Task statement
Could you extract every entry below and reproduce it exactly?

Provided entries
%%

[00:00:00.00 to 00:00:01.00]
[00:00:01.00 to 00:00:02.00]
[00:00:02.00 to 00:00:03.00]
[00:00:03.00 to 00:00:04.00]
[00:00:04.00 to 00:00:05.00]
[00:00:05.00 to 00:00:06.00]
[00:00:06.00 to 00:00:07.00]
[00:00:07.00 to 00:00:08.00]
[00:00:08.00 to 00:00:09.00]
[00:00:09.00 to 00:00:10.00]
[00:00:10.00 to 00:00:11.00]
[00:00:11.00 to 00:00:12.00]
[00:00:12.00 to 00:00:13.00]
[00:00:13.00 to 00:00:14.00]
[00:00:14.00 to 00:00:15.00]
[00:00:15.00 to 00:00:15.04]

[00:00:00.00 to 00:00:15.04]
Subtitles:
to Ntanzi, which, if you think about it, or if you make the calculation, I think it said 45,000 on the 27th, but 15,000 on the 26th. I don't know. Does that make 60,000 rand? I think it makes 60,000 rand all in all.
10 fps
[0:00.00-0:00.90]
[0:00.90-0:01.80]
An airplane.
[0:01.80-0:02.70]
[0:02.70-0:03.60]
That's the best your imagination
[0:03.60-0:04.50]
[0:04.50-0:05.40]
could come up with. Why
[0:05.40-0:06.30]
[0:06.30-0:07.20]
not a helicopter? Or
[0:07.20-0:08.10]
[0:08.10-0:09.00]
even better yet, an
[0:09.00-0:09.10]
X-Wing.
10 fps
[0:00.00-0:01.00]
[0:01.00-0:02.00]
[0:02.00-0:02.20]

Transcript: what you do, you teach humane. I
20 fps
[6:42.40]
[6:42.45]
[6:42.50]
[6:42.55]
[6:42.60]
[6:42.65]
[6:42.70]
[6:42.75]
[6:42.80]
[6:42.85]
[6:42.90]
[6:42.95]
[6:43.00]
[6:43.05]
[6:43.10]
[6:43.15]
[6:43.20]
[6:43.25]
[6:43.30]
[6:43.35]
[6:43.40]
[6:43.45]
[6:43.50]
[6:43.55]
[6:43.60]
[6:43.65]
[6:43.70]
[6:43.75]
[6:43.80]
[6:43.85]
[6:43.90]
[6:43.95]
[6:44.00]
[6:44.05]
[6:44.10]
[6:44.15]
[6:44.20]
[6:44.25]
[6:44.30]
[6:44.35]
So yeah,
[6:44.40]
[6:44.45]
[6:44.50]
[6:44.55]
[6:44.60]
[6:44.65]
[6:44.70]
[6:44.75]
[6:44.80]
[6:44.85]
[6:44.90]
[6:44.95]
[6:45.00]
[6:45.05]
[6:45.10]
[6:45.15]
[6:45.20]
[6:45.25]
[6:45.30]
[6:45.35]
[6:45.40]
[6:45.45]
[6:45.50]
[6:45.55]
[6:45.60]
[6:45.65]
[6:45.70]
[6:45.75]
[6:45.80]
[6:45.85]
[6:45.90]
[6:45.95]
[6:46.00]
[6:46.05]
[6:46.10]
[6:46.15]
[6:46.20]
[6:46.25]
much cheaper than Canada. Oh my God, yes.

%%

Response
[00:00:00.00 to 00:00:01.00]
[00:00:01.00 to 00:00:02.00]
[00:00:02.00 to 00:00:03.00]
[00:00:03.00 to 00:00:04.00]
[00:00:04.00 to 00:00:05.00]
[00:00:05.00 to 00:00:06.00]
[00:00:06.00 to 00:00:07.00]
[00:00:07.00 to 00:00:08.00]
[00:00:08.00 to 00:00:09.00]
[00:00:09.00 to 00:00:10.00]
[00:00:10.00 to 00:00:11.00]
[00:00:11.00 to 00:00:12.00]
[00:00:12.00 to 00:00:13.00]
[00:00:13.00 to 00:00:14.00]
[00:00:14.00 to 00:00:15.00]
[00:00:15.00 to 00:00:15.04]

[00:00:00.00 to 00:00:15.04]
Subtitles:
to Ntanzi, which, if you think about it, or if you make the calculation, I think it said 45,000 on the 27th, but 15,000 on the 26th. I don't know. Does that make 60,000 rand? I think it makes 60,000 rand all in all.
10 fps
[0:00.00-0:00.90]
[0:00.90-0:01.80]
An airplane.
[0:01.80-0:02.70]
[0:02.70-0:03.60]
That's the best your imagination
[0:03.60-0:04.50]
[0:04.50-0:05.40]
could come up with. Why
[0:05.40-0:06.30]
[0:06.30-0:07.20]
not a helicopter? Or
[0:07.20-0:08.10]
[0:08.10-0:09.00]
even better yet, an
[0:09.00-0:09.10]
X-Wing.
10 fps
[0:00.00-0:01.00]
[0:01.00-0:02.00]
[0:02.00-0:02.20]

Transcript: what you do, you teach humane. I
20 fps
[6:42.40]
[6:42.45]
[6:42.50]
[6:42.55]
[6:42.60]
[6:42.65]
[6:42.70]
[6:42.75]
[6:42.80]
[6:42.85]
[6:42.90]
[6:42.95]
[6:43.00]
[6:43.05]
[6:43.10]
[6:43.15]
[6:43.20]
[6:43.25]
[6:43.30]
[6:43.35]
[6:43.40]
[6:43.45]
[6:43.50]
[6:43.55]
[6:43.60]
[6:43.65]
[6:43.70]
[6:43.75]
[6:43.80]
[6:43.85]
[6:43.90]
[6:43.95]
[6:44.00]
[6:44.05]
[6:44.10]
[6:44.15]
[6:44.20]
[6:44.25]
[6:44.30]
[6:44.35]
So yeah,
[6:44.40]
[6:44.45]
[6:44.50]
[6:44.55]
[6:44.60]
[6:44.65]
[6:44.70]
[6:44.75]
[6:44.80]
[6:44.85]
[6:44.90]
[6:44.95]
[6:45.00]
[6:45.05]
[6:45.10]
[6:45.15]
[6:45.20]
[6:45.25]
[6:45.30]
[6:45.35]
[6:45.40]
[6:45.45]
[6:45.50]
[6:45.55]
[6:45.60]
[6:45.65]
[6:45.70]
[6:45.75]
[6:45.80]
[6:45.85]
[6:45.90]
[6:45.95]
[6:46.00]
[6:46.05]
[6:46.10]
[6:46.15]
[6:46.20]
[6:46.25]
much cheaper than Canada. Oh my God, yes.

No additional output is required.